Receivables turnover is determined simply.To calculate the sales should be divided by the average receivables of your company for a year.This indicator will show you what percentage of the money that should have come to you to account for goods delivered or services rendered, was issued in the form of trade credit to customers of the enterprise.

too low receivables turnover is dangerous for two reasons.In the first place, so you broke up with their own capital, which could be used for other purposes.Do not forget the time value of money.The funds do not bring profit, as is the case with trade credit, evidence of loss of profits, especially if the amount of the receivable is great.You could use them for the development of the company or just put in the bank at interest.

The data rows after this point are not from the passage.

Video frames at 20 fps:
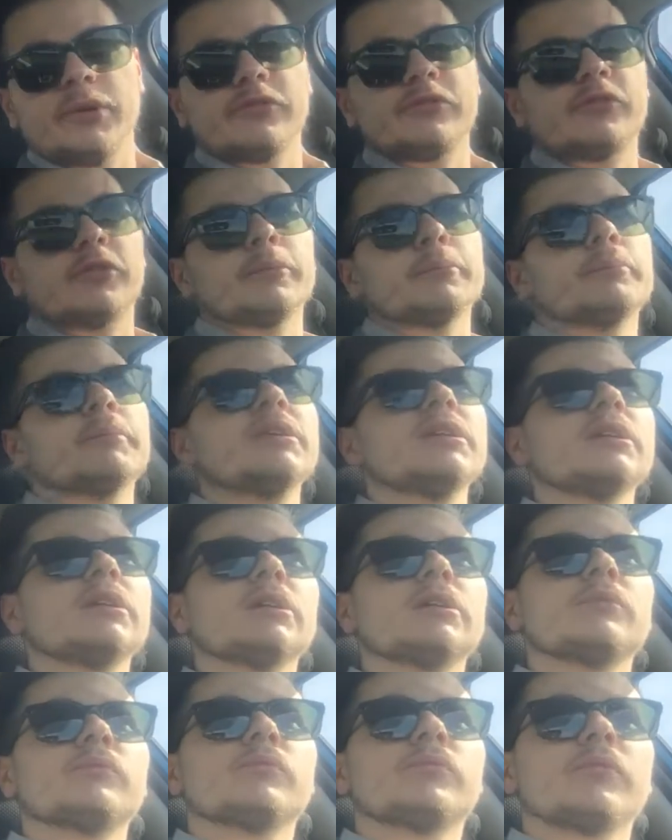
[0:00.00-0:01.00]
But for
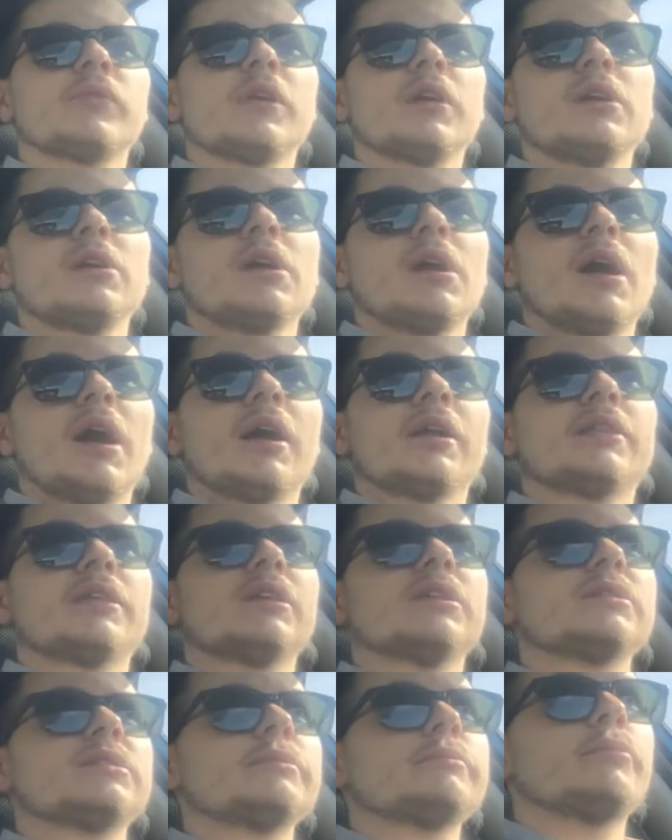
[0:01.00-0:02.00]
me, I
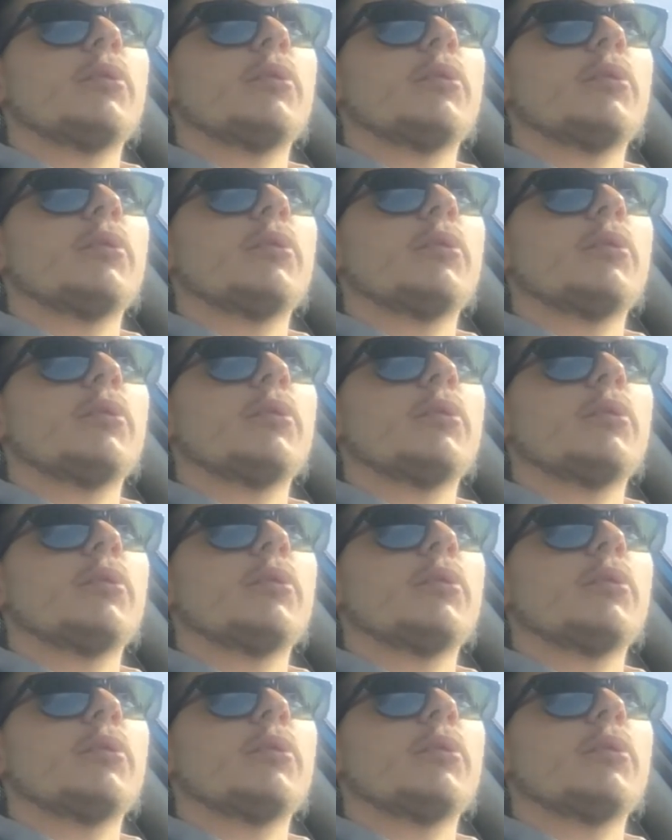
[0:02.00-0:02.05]
think it's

In addition, funds frozen because of the receivables could be used by companies for their own needs.Instead of the same company sometimes has to borrow, which means that financial institutions pay the appropriate fee that is direct evidence that the accounts receivable the company bears losses.

In addition, the sale of goods on credit is fraught with the loss of money due to debt write-offs.The reasons can range from bankruptcy to an elementary failure to pay.Such distressed debt unites article "doubtful receivables", on which occur regularly written off.Of course, the more credit you give and how a longer period, the greater the risk that you are not check your customer and provide questionable loan companies.

Thus, it is obvious that the accounts receivable turnover should be maximized.If you do not want to lose customers unsatisfied obligation to pay for goods or services directly, you can enter the minimum purchase amount below which the loan is issued.Besides the fact that you reduce the total number of debtors, you also create an additional incentive for your customer for bulk purchases.Also, do not forget that it is the buyers who buy small amounts, usually overstay charges.

Reduced receivables can also be accomplished by reducing the maximum period for which issued the commodity credit.Typically, customers pay on the last day, so it makes no sense to specify the maturity from 1 to 6 months.Two months will look much better.And do not forget that you need to carefully monitor each debtor and to work with each individually - only then will you be able to maintain the condition of your receivables at an optimal level.